The Cornish Diaspora

Crowds at Redruth station
Emigrants waiting to depart from Redruth station, Cornwall, c1900.
© Cornwall Centre Collection, Redruth
Emigration was one of the major factors that shaped Cornwall as we know it today. The county was a migration hot spot in the British Isles during the 19th Century, the period of the “Great Migration” from Europe. Although relocating was not a new thing for the Cornish - they could already be found living in the American colonies and Caribbean plantations - the numbers involved were unprecedented.

In each decade from 1861 to 1901, around 20% of the Cornish male population migrated abroad – three times the average for England and Wales. In total, the county lost over a quarter of a million people between 1841 and 1901. The emigrants included farmers, merchants and tradesmen, but miners made up most of the numbers.

Why "Cousin Jack"?
Explanations vary as to the origins of the nickname “Cousin Jack”. Some say that Cornish miners became known as “Cousin Jacks” because they were always asking for a job for their cousin Jack back at home. Others think it was because the miners used to address each other by the old greeting of “cousin”, and Jack was the most popular Christian name in Cornwall.
Economic factors were the driving force behind the Cornish diaspora, as this migration is known. By the mid-19th Century, the mining industry in Cornwall was in decline. Copper deposits were beginning to run out, and in 1866 the price of copper crashed. This depression coincided with the discovery of new mineral reserves overseas, and increased competition began to drive prices down.

A wealth of opportunity

Struggling at home, Cornish miners were not slow to grasp the opportunities created by the discovery of gold, silver and copper in the New World. Moving offered the chance of better pay and conditions, and the opportunity to rise to a position of responsibility more quickly. Some men like Richard Trevithick returned to Cornwall having made great reputations for themselves.

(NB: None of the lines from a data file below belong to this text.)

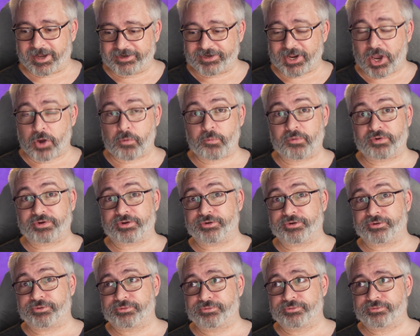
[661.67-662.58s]
I don't want
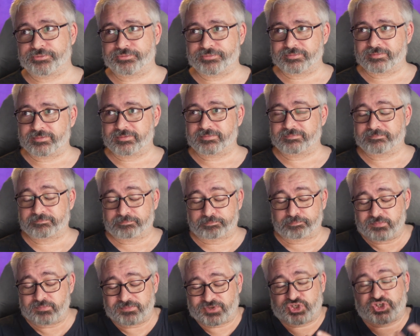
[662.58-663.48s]
to
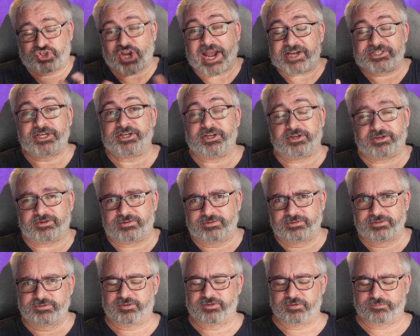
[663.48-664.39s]
shatter
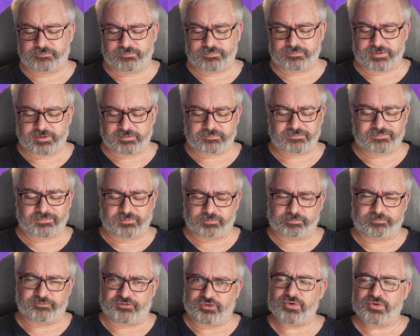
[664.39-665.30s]
the
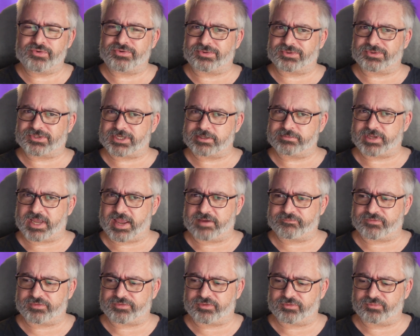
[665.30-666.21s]
view you seem to
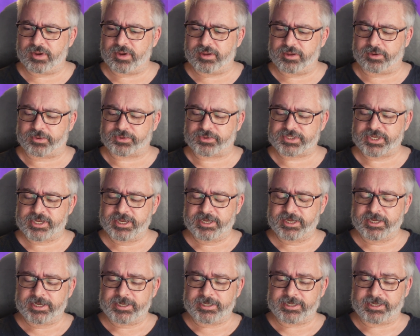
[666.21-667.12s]
have of the world
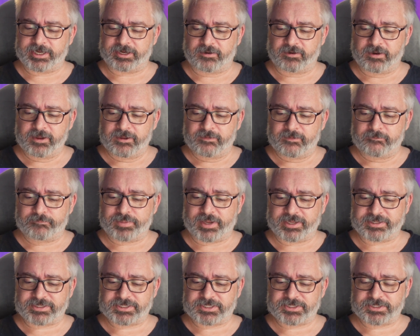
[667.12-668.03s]
here,
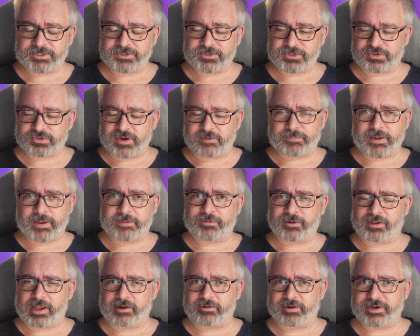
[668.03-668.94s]
but straight
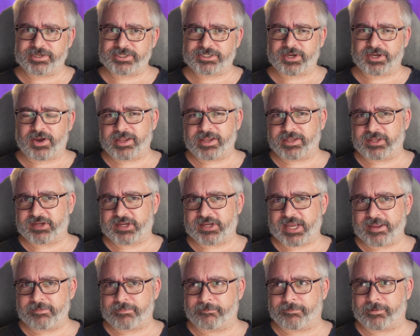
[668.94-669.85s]
people are entirely
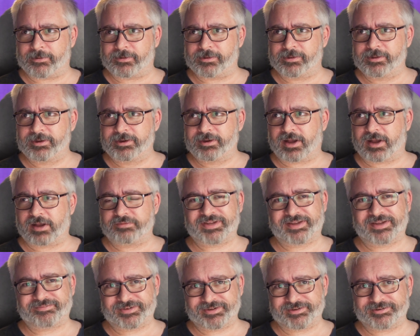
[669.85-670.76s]
capable of
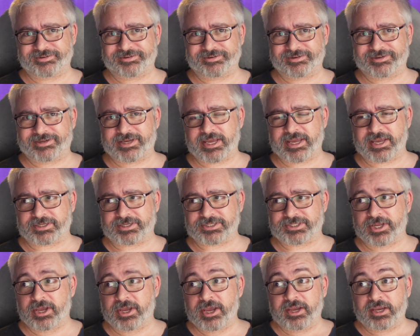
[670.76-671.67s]
having
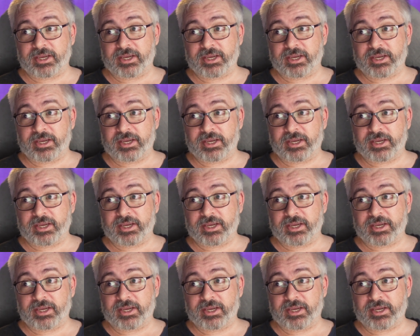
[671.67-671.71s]
kinks.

The Cornish led the world in mining technology and innovation at this time, and had been exporting machinery since the early-19th Century. Richard Trevithick took high-pressure steam engines to the silver mines of Peru in 1816, heralding the start of a global mining economy. This export of technology paved the way for the “export” of miners, as skilled men were required to install and work this sophisticated machinery.

Emigration poster
Poster advertising emigration from Cornwall - for free!
© Richard Williams, Poldark Mine, Cornwall
The Cornish expertise in hard rock mining was highly valued. Agents were employed by the mining companies specifically to recruit employees from the Cornish mines. Meetings and lectures were used to proclaim the merits of these foreign ventures to the hopeful miners.

Often it was lone men who would make the trip, particularly in the later 19th Century, when improvements in transport meant that they could work for short periods of time abroad before returning home to their families. Some men left families behind, however, sending back money to support them. Others brought their fiancées or families out once they were settled, and many married into the local communities.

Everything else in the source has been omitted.